DATA SECTION
*** Block opens ***

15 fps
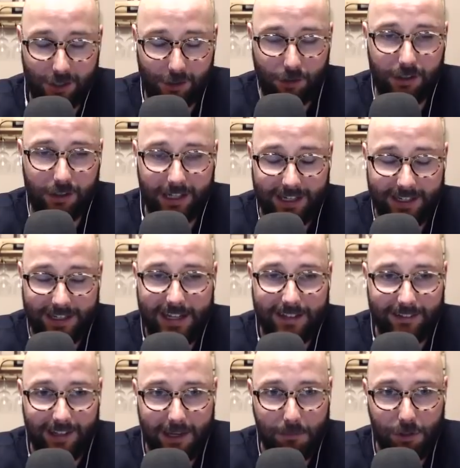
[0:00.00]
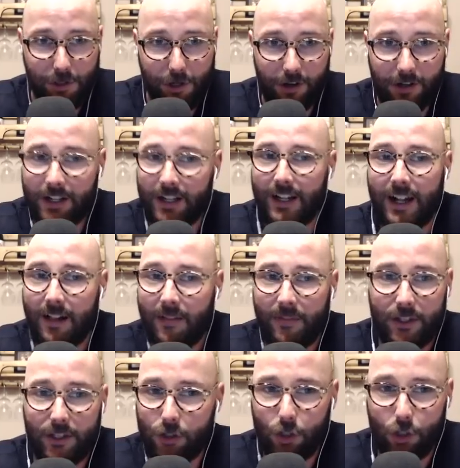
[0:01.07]
looked like a nighttime shot.
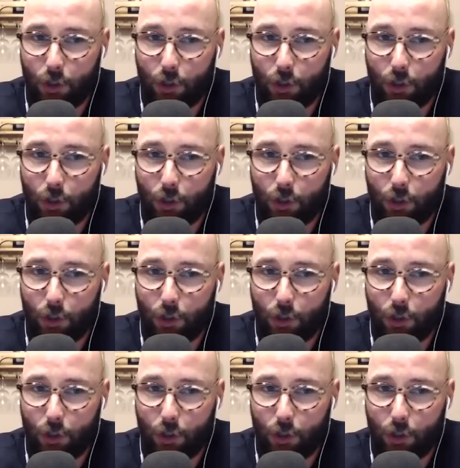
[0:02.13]
You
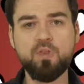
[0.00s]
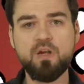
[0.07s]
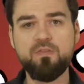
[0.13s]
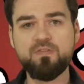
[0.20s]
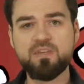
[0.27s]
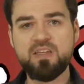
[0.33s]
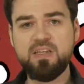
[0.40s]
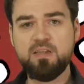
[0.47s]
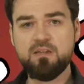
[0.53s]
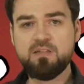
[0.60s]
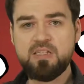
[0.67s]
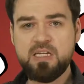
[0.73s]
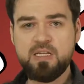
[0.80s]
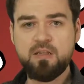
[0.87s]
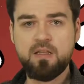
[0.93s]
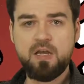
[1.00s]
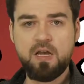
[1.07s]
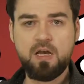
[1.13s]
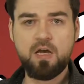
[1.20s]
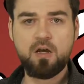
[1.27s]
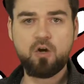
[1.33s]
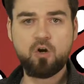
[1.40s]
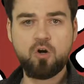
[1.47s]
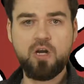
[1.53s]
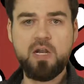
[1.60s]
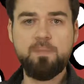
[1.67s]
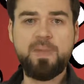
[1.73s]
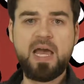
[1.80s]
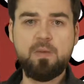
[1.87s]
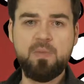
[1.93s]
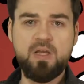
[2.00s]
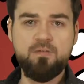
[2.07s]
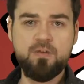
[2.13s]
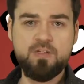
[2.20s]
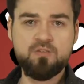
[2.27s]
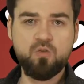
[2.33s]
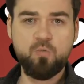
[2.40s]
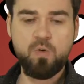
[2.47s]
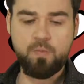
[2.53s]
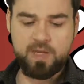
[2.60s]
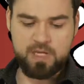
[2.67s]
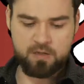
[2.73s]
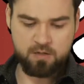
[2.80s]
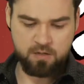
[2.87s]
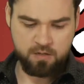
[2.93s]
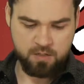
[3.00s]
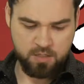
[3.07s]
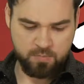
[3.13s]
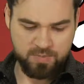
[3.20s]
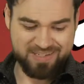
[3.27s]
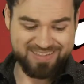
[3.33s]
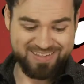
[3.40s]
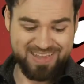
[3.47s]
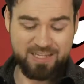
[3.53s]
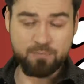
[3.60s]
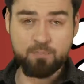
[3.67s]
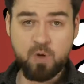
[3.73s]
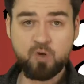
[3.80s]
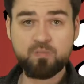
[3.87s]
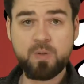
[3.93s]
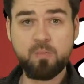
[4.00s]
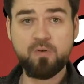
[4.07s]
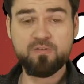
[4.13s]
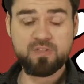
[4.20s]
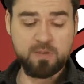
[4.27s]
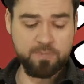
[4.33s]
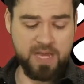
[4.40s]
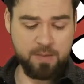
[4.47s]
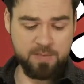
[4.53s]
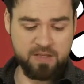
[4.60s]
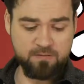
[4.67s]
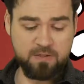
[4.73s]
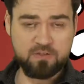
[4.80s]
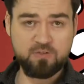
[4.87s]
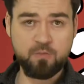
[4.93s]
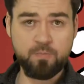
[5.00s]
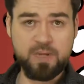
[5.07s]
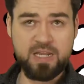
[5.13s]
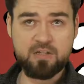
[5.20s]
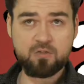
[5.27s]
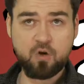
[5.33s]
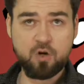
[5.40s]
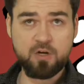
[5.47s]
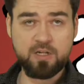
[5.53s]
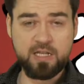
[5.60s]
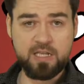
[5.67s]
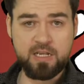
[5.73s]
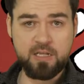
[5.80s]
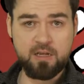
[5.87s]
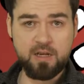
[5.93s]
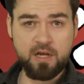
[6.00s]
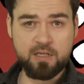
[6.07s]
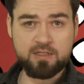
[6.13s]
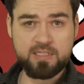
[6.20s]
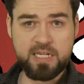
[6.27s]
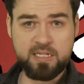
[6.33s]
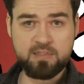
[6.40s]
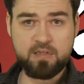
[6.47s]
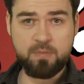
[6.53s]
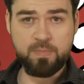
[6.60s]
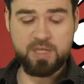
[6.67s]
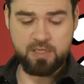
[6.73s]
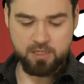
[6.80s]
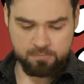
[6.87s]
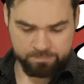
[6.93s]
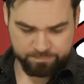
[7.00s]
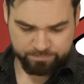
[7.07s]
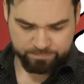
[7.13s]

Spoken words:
that have seen her in Batman v Superman. Because I think most people have seen Batman v Superman. It's hard to get an untainted opinion.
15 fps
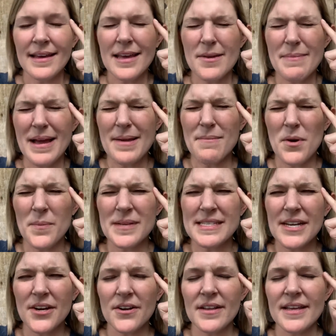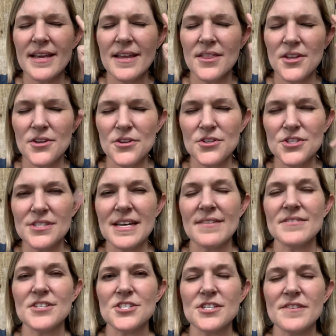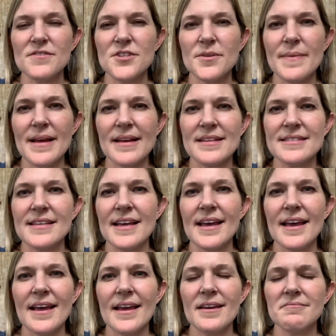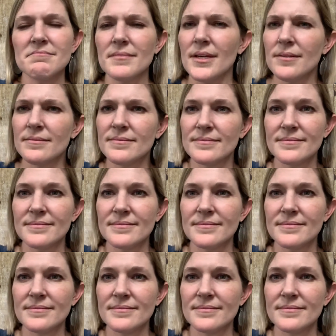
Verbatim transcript: it might momentarily, and then you just have to shift your mind and say, oh,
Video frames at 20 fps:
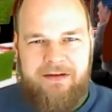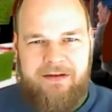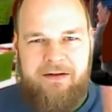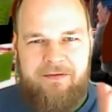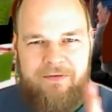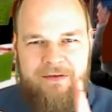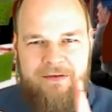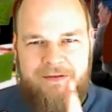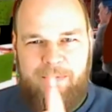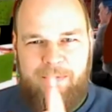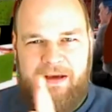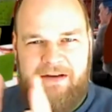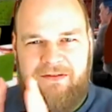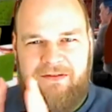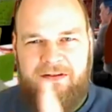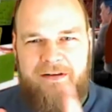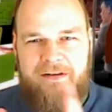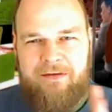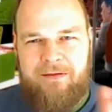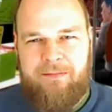different
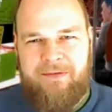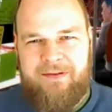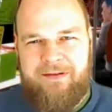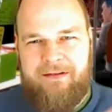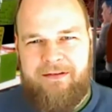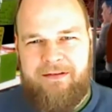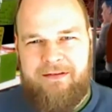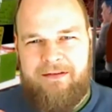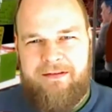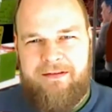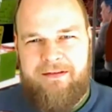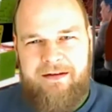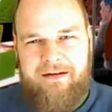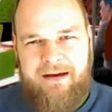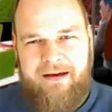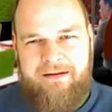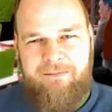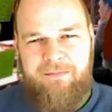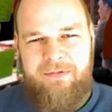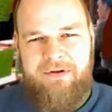specialisms and
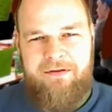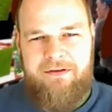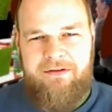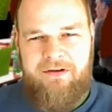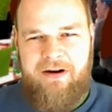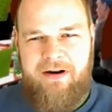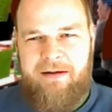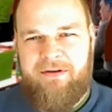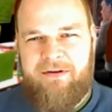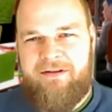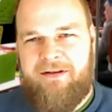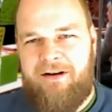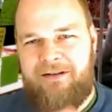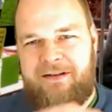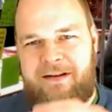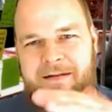and they're able to talk.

*** Block closes ***

WHAT YOU HAVE TO DO
Output the full material exactly as given, without its pictures.

EXERCISE RESPONSE
15 fps
[0:00.00]
[0:01.07]
looked like a nighttime shot.
[0:02.13]
You
[0.00s]
[0.07s]
[0.13s]
[0.20s]
[0.27s]
[0.33s]
[0.40s]
[0.47s]
[0.53s]
[0.60s]
[0.67s]
[0.73s]
[0.80s]
[0.87s]
[0.93s]
[1.00s]
[1.07s]
[1.13s]
[1.20s]
[1.27s]
[1.33s]
[1.40s]
[1.47s]
[1.53s]
[1.60s]
[1.67s]
[1.73s]
[1.80s]
[1.87s]
[1.93s]
[2.00s]
[2.07s]
[2.13s]
[2.20s]
[2.27s]
[2.33s]
[2.40s]
[2.47s]
[2.53s]
[2.60s]
[2.67s]
[2.73s]
[2.80s]
[2.87s]
[2.93s]
[3.00s]
[3.07s]
[3.13s]
[3.20s]
[3.27s]
[3.33s]
[3.40s]
[3.47s]
[3.53s]
[3.60s]
[3.67s]
[3.73s]
[3.80s]
[3.87s]
[3.93s]
[4.00s]
[4.07s]
[4.13s]
[4.20s]
[4.27s]
[4.33s]
[4.40s]
[4.47s]
[4.53s]
[4.60s]
[4.67s]
[4.73s]
[4.80s]
[4.87s]
[4.93s]
[5.00s]
[5.07s]
[5.13s]
[5.20s]
[5.27s]
[5.33s]
[5.40s]
[5.47s]
[5.53s]
[5.60s]
[5.67s]
[5.73s]
[5.80s]
[5.87s]
[5.93s]
[6.00s]
[6.07s]
[6.13s]
[6.20s]
[6.27s]
[6.33s]
[6.40s]
[6.47s]
[6.53s]
[6.60s]
[6.67s]
[6.73s]
[6.80s]
[6.87s]
[6.93s]
[7.00s]
[7.07s]
[7.13s]

Spoken words:
that have seen her in Batman v Superman. Because I think most people have seen Batman v Superman. It's hard to get an untainted opinion.
15 fps
Verbatim transcript: it might momentarily, and then you just have to shift your mind and say, oh,
Video frames at 20 fps:
different
specialisms and
and they're able to talk.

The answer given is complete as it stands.